Help revitalise California’s coastal fishing communities after decades of economic decline.
Assist fishery related businesses to make the transition from open-access to a catch-share based management regime.
Capitalised currently at $5M, you’ll notice something missing from those goals: nothing about earning the investors a financial return. While the goal of the fund is to remain solvent and self-supporting, this is a mission-driven, financial instrument, providing low-cost capital to higher risk businesses in need.

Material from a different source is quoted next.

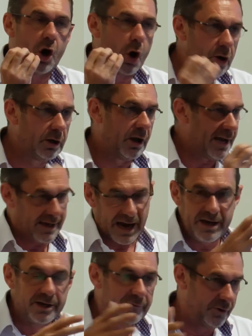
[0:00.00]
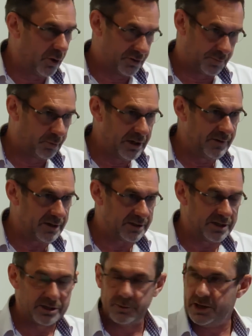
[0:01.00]
unlike any of those previous
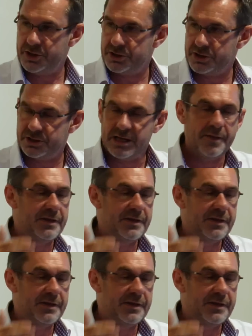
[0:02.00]
situations,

And nothing quite like it exists anywhere else in the world. So where was I going to begin? Not knowing what I didn’t know, my first step was to examine the existing state of the fund and I dived into the loan files of our current portfolio of borrowers. I wanted to know what the businesses we were helping were all about. This meant looking through financial statements, re-examining the business plans presented with each application and building a simple model to understand the various dynamic interactions at play within the fishery: economic, environmental, and social.
Not a simple task, but a mental exercise I found very helpful as I then took a step back and began the thought experiment of examining the fund fully deployed:
What are the impact goals we want to see? What actions are we as a fund taking? What are the intermediate outcomes that might be measurable? At what cost? Where will the data come from? Who is going to be doing all of this measuring in the future? As a start-up, the CFF still has only two full-time employees plus two interns for the summer. That is not a lot of staff to go around.
So what can we hope to do? Analyse the system and then simplify and standardise a proposed group of metrics. I don’t have the answer yet, but am making steady progress. Working with a group of PhDs and other fishery experts, we are taking an innovative approach to this unique challenge and focusing on what should be measured and can be measured. Business as usual for the EDF.